La prioridad del acuerdo político no niega la necesidad del económico-social, sino que es su principal sustento. En todos los períodos de transición, en los que se requirió recuperar una sólida infraestructura física, social y productiva, se acudió a este tipo de acuerdos, como lo demuestran la citada experiencia española, así como de países como Inglaterra, Francia, Bélgica o Alemania.

Ese ámbito de diálogo económico-social contribuyó a lograr los consensos necesarios entre las organizaciones empresarias y de los trabajadores, los que generaron instrumentos económicos que alentaron la inversión e impulsaron un desarrollo integrador, con inclusión y distribución equitativa de la riqueza. También permitieron recuperar salarios en relación a la productividad general de la economía, evitando presiones inflacionarias.
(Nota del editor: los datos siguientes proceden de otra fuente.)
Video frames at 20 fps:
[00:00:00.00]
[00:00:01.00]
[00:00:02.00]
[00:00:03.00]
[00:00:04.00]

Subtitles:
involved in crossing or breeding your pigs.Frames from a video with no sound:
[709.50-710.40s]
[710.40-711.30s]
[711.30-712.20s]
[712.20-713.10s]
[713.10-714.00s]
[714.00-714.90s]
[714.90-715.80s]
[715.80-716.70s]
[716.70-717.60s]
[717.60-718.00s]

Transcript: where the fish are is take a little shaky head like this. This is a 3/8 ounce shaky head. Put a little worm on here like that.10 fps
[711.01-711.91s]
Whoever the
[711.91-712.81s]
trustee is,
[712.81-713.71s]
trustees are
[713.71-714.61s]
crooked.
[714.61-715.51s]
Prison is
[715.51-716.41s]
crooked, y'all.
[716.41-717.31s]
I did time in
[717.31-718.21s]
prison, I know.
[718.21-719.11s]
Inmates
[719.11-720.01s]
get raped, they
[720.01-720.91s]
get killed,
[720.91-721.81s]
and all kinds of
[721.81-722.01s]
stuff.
En estas reflexiones radica nuestra confianza en lograr el acuerdo, que el país necesita y reclama, hacia el Bicentenario. Tal vez podamos apoyarnos esta vez en los mejores pensadores y en las enseñanzas de la historia, propia y externa, sin criterio paralizante. Sólo así podremos aprender a construir juntos, en armonía, la gran Argentina todavía postergada y con la que soñaban nuestros próceres.

Hoy, tanto las condiciones nacionales como las internacionales se nos muestran relativamente favorables. Se trata de una oportunidad imperdible, que no sabemos si volverá a repetirse, para que todos aspiremos a acceder a ese “festín de la vida”, del que el gran sanjuanino -como otros grandes hombres, a veces desde trincheras antagónicas- sólo pudo gozar a hurtadillas.